*AIM OF THE TASK*
A verbatim copy of the full data, with no pictures, is the expected answer.

#####

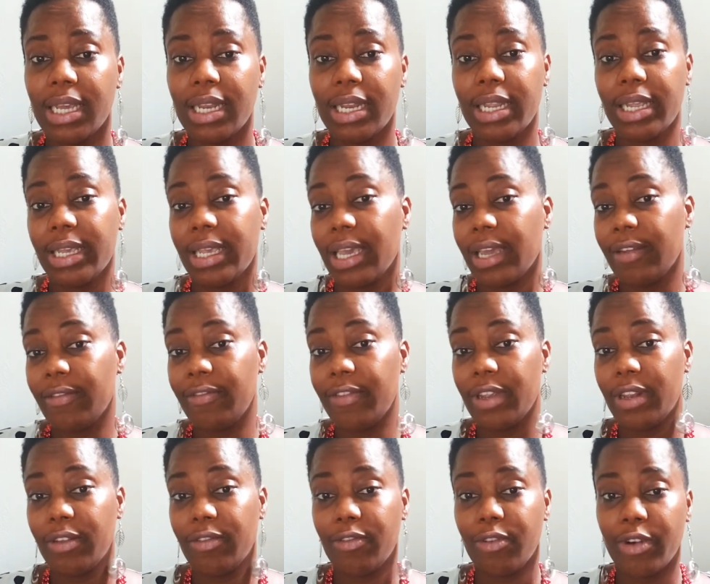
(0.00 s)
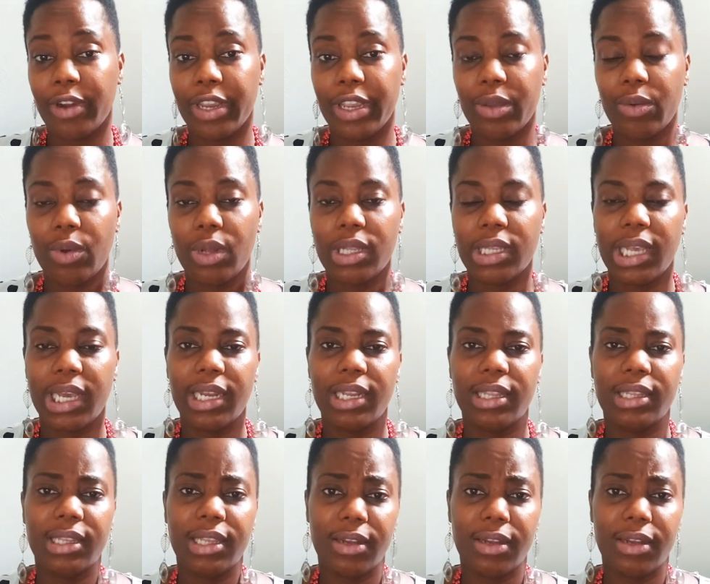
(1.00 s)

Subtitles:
They can feel the 4 equal sides.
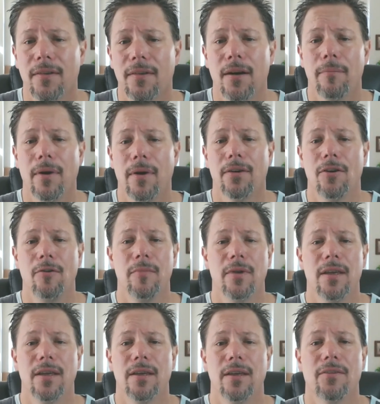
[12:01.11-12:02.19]
By no
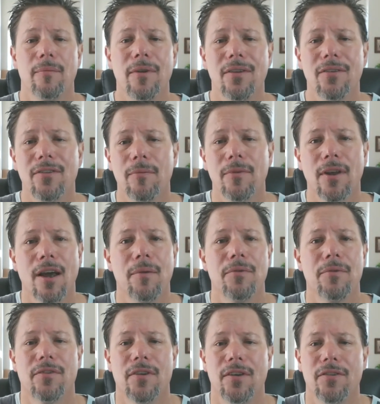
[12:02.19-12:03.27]
means. I mean, sometimes
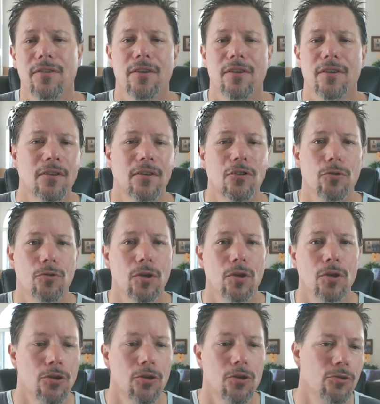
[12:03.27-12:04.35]
it's easy. The new
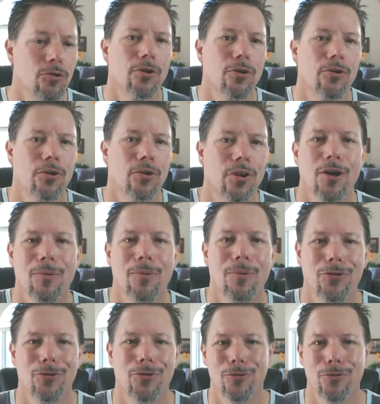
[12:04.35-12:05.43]
new person comes
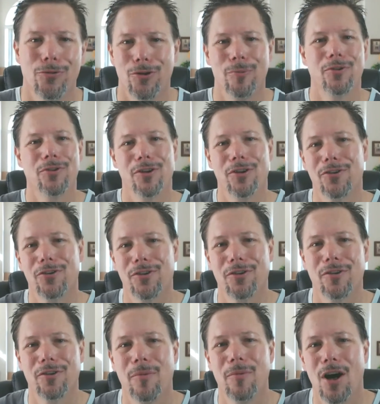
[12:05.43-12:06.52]
in the room and instantly
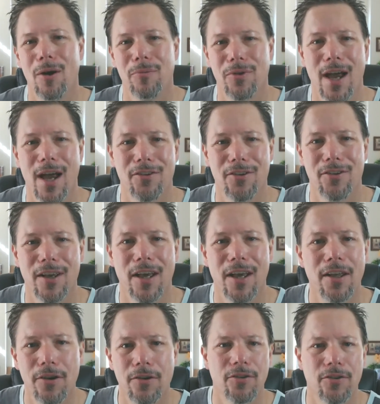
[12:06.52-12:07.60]
mom's
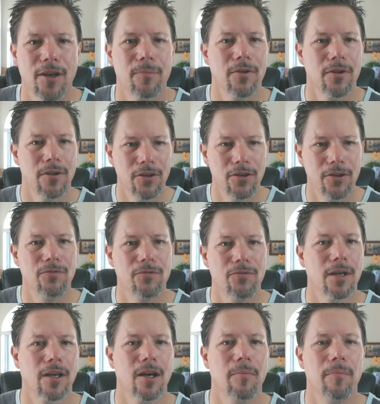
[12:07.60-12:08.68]
agitated or something, and you
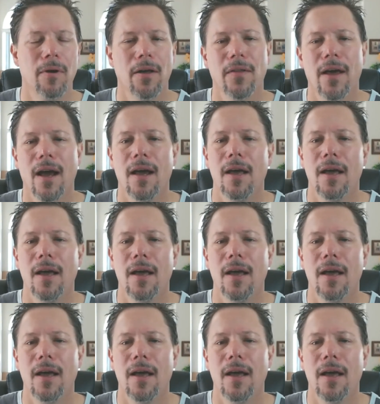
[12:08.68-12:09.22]
pick up on that.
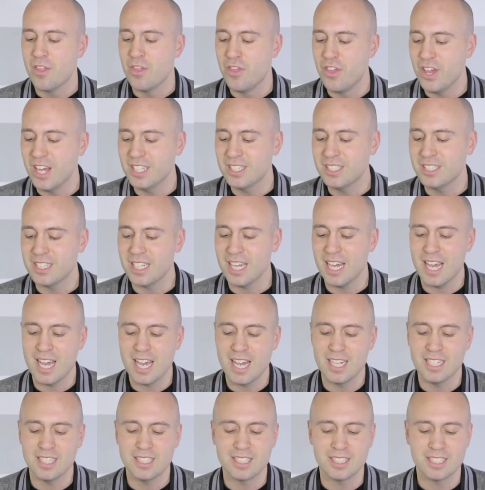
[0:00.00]
This
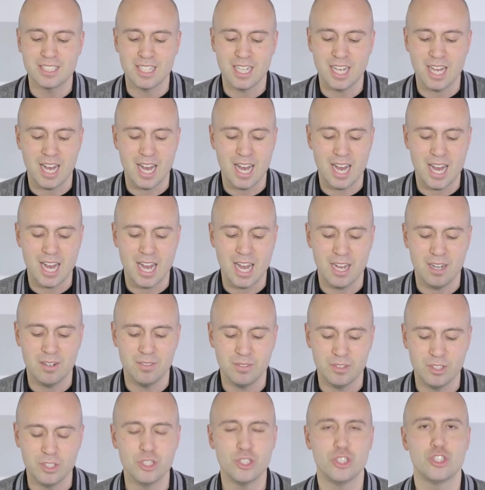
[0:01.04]
is a
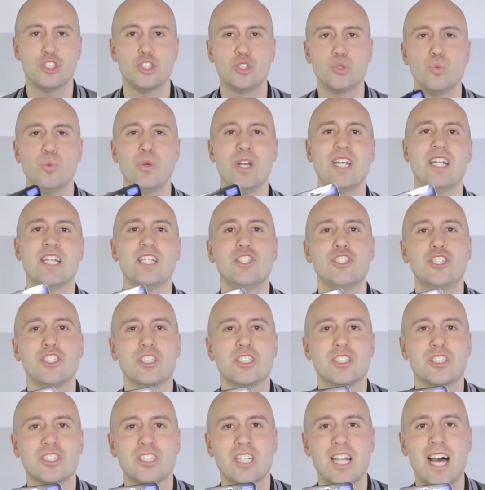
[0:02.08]
Swedish
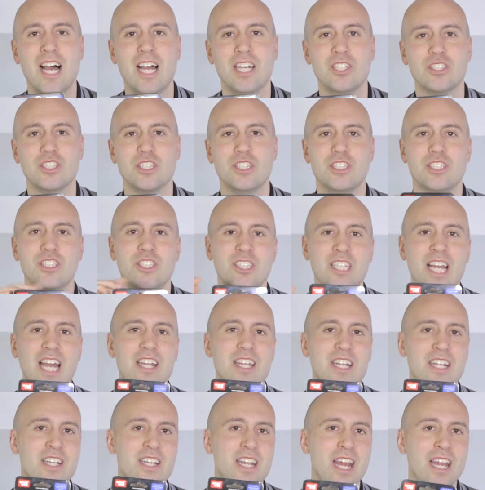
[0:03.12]
slash
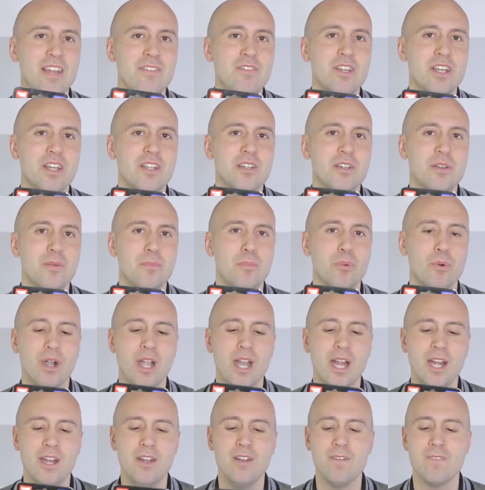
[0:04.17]
Scandinavian
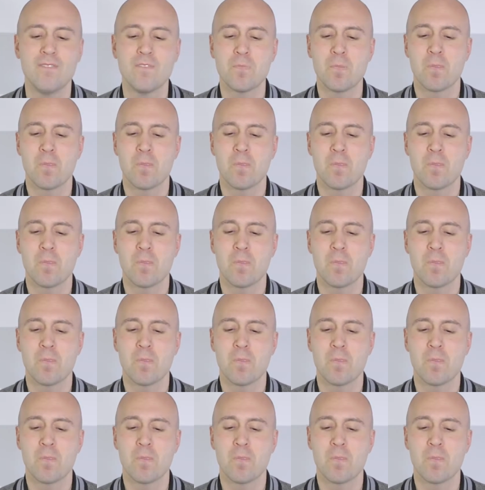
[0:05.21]
brand.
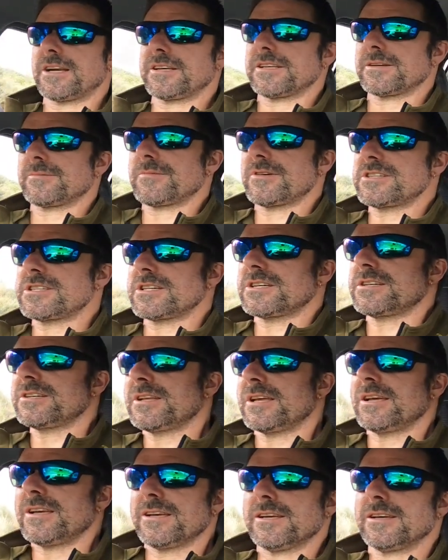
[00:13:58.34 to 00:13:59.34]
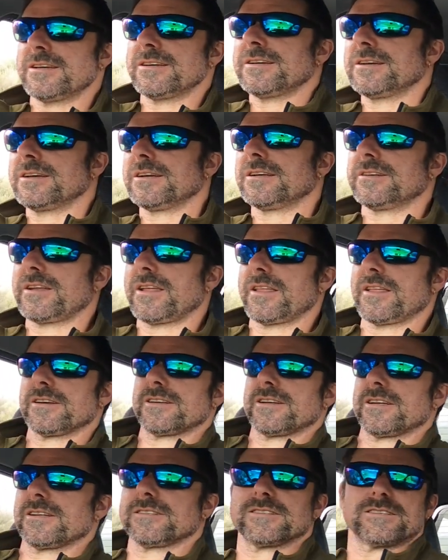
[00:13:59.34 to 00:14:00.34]
hunting mission, another
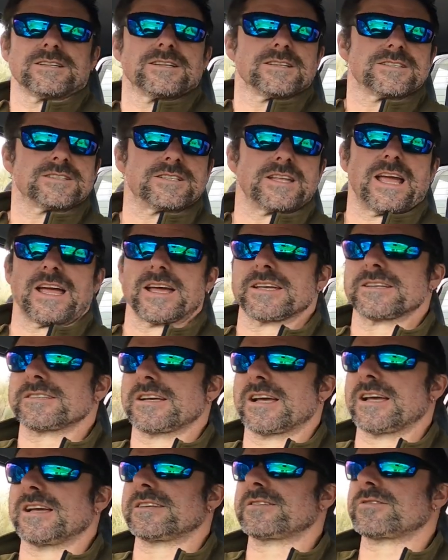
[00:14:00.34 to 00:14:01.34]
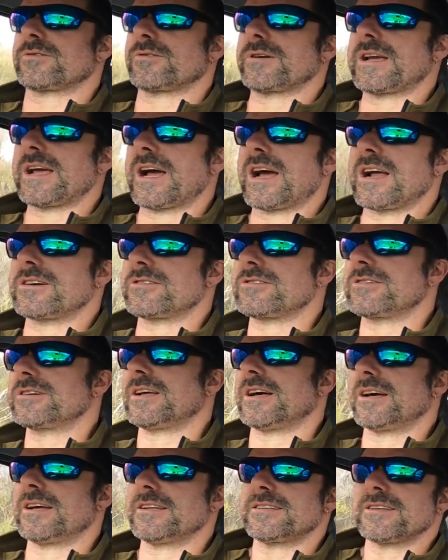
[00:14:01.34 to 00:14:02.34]
little Stag Slayer 300
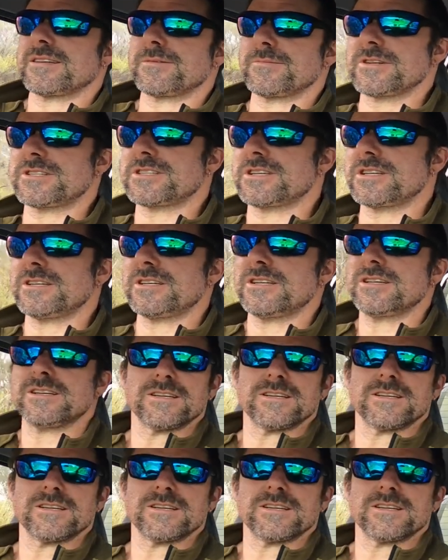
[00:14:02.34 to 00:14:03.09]
hunting mission.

#####

*COMPLETED EXERCISE*
(0.00 s)
(1.00 s)

Subtitles:
They can feel the 4 equal sides.
[12:01.11-12:02.19]
By no
[12:02.19-12:03.27]
means. I mean, sometimes
[12:03.27-12:04.35]
it's easy. The new
[12:04.35-12:05.43]
new person comes
[12:05.43-12:06.52]
in the room and instantly
[12:06.52-12:07.60]
mom's
[12:07.60-12:08.68]
agitated or something, and you
[12:08.68-12:09.22]
pick up on that.
[0:00.00]
This
[0:01.04]
is a
[0:02.08]
Swedish
[0:03.12]
slash
[0:04.17]
Scandinavian
[0:05.21]
brand.
[00:13:58.34 to 00:13:59.34]
[00:13:59.34 to 00:14:00.34]
hunting mission, another
[00:14:00.34 to 00:14:01.34]
[00:14:01.34 to 00:14:02.34]
little Stag Slayer 300
[00:14:02.34 to 00:14:03.09]
hunting mission.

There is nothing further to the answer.